Ina Kehrberg-Ostrasz graduated with two Hons in Classical & Near Eastern Archaeology at the University of Sydney where she completed her postgraduate thesis on Cypriot ceramics. She has worked for over 35 years in Jordan, beginning with the 1975-1978 USYD excavations of Teleilat Ghassul, and as resident archaeologist at Jarash from 1983 directing, co-directing and collaborating with several long-term archaeological projects. As archaeologist–ceramacist of the Jerash Hippodrome Project 1984-1996, directed by her late husband architect Antoni Ostrasz, she was awarded the Harvard/White-Levy grant in 2004 to prepare Antoni’s manuscript The Gerasa Hippodrome.

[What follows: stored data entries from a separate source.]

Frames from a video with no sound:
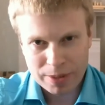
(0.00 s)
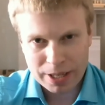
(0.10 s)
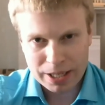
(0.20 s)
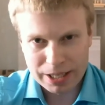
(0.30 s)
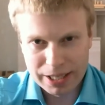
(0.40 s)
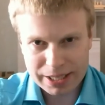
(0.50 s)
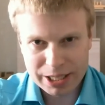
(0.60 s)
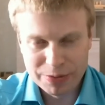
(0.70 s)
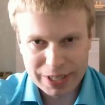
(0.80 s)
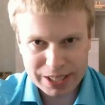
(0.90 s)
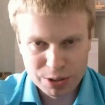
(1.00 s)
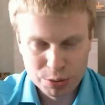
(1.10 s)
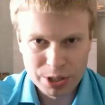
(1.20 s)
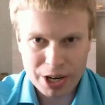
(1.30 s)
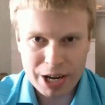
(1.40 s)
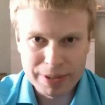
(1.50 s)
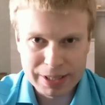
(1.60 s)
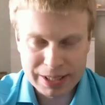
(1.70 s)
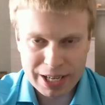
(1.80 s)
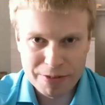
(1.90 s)
Если вас не устраивает
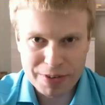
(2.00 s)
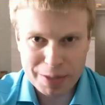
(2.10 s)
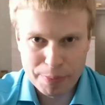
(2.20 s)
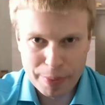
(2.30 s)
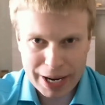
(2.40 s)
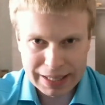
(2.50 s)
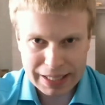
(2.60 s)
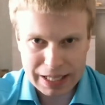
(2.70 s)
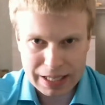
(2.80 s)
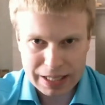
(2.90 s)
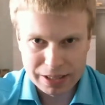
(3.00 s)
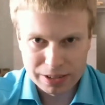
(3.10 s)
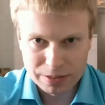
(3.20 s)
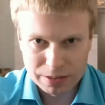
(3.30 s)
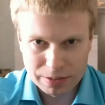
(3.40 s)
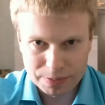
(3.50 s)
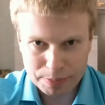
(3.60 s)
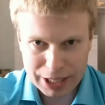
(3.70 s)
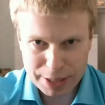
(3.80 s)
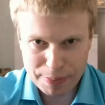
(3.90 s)
ставка банка
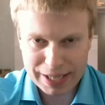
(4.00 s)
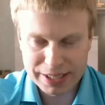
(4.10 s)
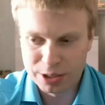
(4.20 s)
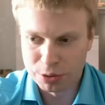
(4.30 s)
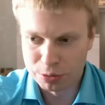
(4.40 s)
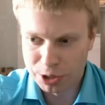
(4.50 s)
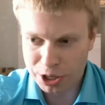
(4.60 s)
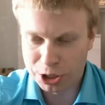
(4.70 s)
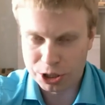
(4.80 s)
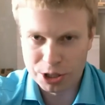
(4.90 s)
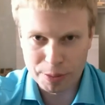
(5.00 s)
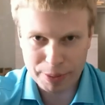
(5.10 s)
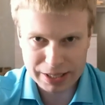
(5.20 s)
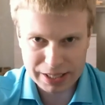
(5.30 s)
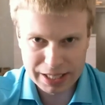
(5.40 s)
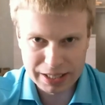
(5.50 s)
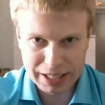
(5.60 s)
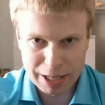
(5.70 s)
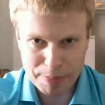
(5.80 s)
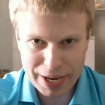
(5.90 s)
по депозиту 3-4%
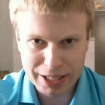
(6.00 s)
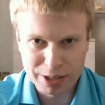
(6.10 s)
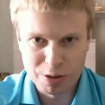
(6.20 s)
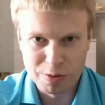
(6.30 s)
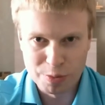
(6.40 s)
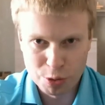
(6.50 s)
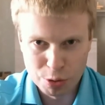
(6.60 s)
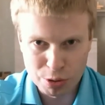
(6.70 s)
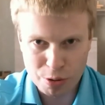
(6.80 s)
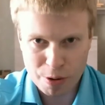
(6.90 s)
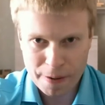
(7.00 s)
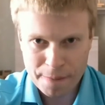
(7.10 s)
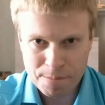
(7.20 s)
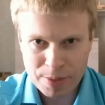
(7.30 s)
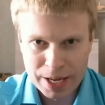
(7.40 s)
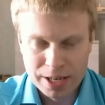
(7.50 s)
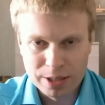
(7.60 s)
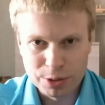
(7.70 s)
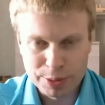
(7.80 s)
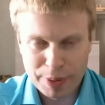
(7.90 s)
или 5% к Новому году,
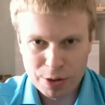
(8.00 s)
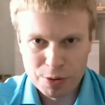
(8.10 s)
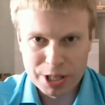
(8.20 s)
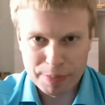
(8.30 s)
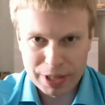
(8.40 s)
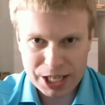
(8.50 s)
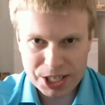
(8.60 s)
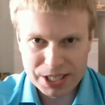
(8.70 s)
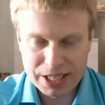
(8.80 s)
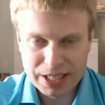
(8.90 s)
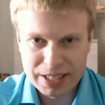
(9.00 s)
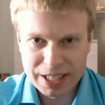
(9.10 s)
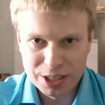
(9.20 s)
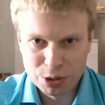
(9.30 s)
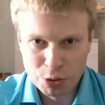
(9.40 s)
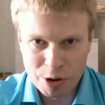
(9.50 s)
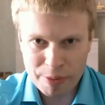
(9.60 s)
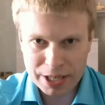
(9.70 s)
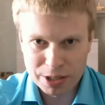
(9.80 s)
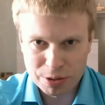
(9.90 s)
то спокойно положите эти деньги
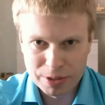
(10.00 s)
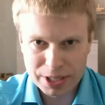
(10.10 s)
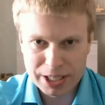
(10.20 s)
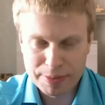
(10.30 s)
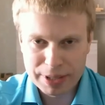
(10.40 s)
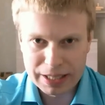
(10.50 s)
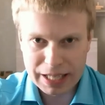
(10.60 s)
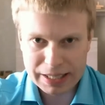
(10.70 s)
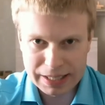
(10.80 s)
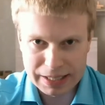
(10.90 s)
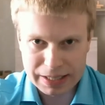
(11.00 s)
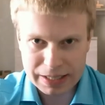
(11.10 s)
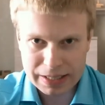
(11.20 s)
дома и никуда с ними не носитесь.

A Provincial Roman Circus”, for publication, including her studies on archaeological material (forthcoming). Her other main projects were “The Jarash City Walls Project: Excavations 2001-2003” (Dir., with co-Dir. J. Manley), final report published in 2019, and “Ceramic Studies: Jarash Upper Temple of Zeus Complex, Excavations 1996-2000” (Dir. J-P Braun; she collaborated as 1996-2000 IFAPO Fellow), preparation for publication in progress. She was consultant on other archaeological projects in Jordan, including the ‘Jarash Hinterland Survey 2005-2010’ (Dirs D.Kennedy & F.Baker), as well as at Gadara. She returned home to Sydney in 2004 when she became Hon. Research Fellow at the University of Sydney, and since 2016 has been a Visiting Fellow at ANU in Canberra. She has co-supervised various theses at the University of Sydney, the Macquarie University and overseas on material cultures of Classical periods sites in the Levant; she has published several books, including her thesis, and numerous articles on ceramics and their cultural-historical settings. She has managed the Archaeological Laboratory at the University of Sydney since 2005 and given Masterclasses on ‘Reading ceramics and other artefacts’ at ANU in 2017 and 2019.